** Problem requirements **
The answer must be a single number: how many lines in this listing hold the word "Polish".

** Supplied material **
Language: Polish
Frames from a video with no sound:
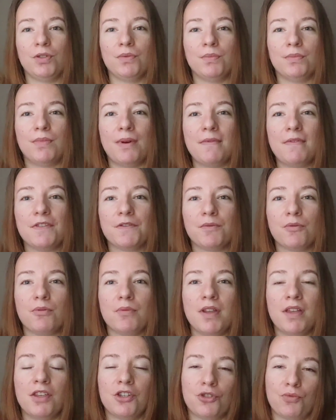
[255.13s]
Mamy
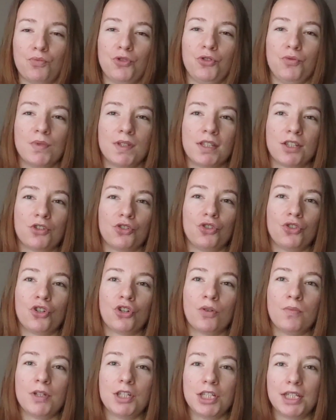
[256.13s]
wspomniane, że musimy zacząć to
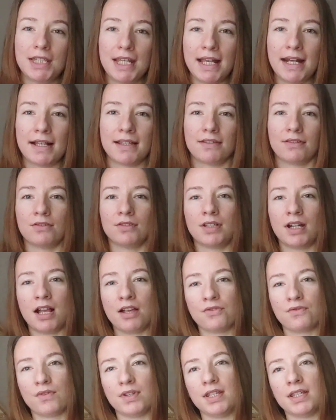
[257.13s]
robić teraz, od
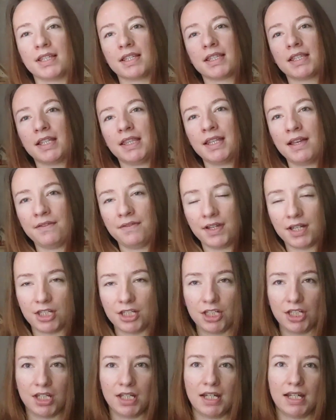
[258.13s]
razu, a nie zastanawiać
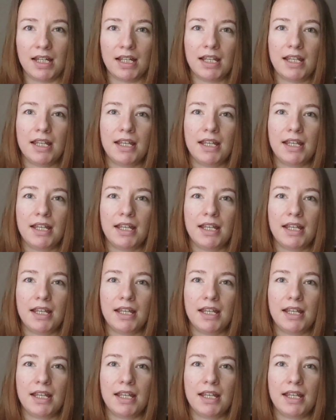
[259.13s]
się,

==

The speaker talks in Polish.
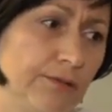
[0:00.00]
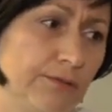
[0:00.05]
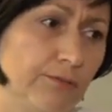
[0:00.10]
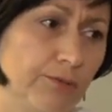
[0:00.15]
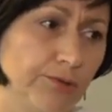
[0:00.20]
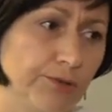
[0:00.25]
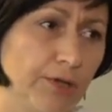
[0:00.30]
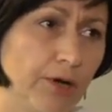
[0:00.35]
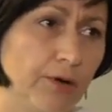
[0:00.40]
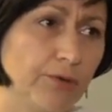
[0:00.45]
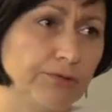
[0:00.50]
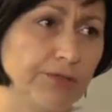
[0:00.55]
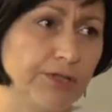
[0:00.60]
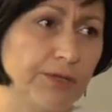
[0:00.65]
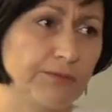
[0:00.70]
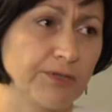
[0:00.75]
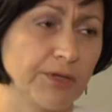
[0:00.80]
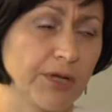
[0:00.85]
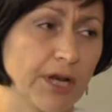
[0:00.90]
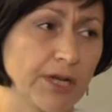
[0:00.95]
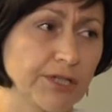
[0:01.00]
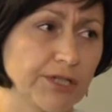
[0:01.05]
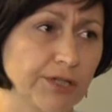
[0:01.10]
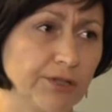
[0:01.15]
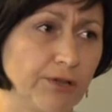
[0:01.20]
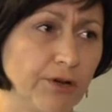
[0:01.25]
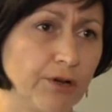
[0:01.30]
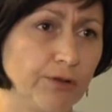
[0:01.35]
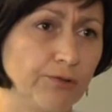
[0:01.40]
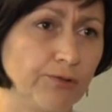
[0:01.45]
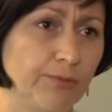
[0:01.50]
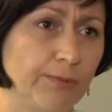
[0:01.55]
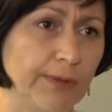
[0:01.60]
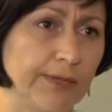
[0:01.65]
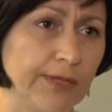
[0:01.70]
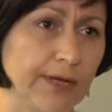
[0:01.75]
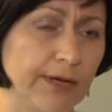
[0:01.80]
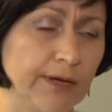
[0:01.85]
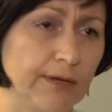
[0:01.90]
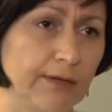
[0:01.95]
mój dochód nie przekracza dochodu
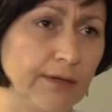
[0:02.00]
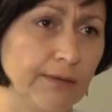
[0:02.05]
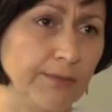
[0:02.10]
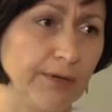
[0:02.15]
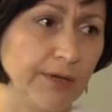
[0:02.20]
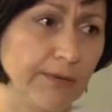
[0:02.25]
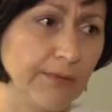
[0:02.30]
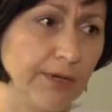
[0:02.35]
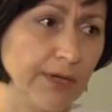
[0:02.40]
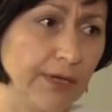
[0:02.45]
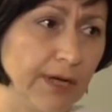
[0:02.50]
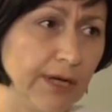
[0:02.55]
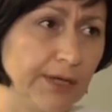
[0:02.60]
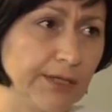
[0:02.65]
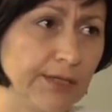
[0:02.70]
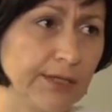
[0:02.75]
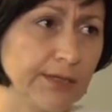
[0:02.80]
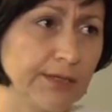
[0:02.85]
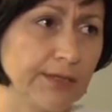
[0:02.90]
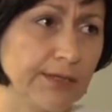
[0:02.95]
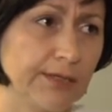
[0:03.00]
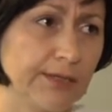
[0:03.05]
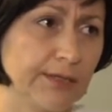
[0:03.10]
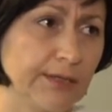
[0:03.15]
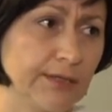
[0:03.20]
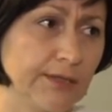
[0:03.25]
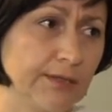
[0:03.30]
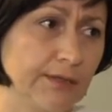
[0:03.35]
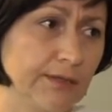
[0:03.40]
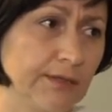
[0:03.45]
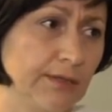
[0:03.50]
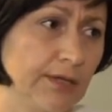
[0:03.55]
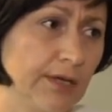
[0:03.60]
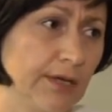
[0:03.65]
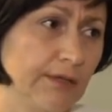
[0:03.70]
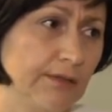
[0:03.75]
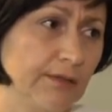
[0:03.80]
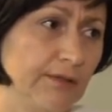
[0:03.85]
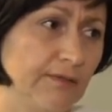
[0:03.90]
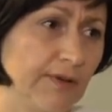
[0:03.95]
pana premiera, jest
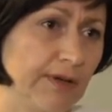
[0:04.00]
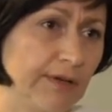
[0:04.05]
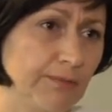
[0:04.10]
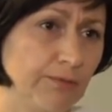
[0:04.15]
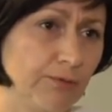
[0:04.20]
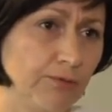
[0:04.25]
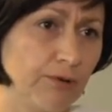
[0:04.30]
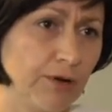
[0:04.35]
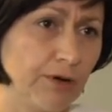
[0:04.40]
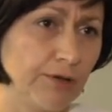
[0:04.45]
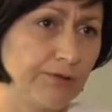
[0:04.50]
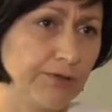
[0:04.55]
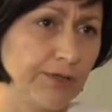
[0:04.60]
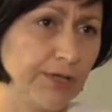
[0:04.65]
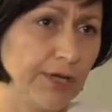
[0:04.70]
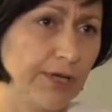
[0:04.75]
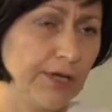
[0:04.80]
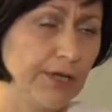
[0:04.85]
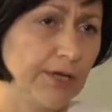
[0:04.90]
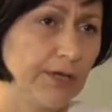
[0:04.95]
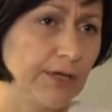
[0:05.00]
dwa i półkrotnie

** Answer box **
2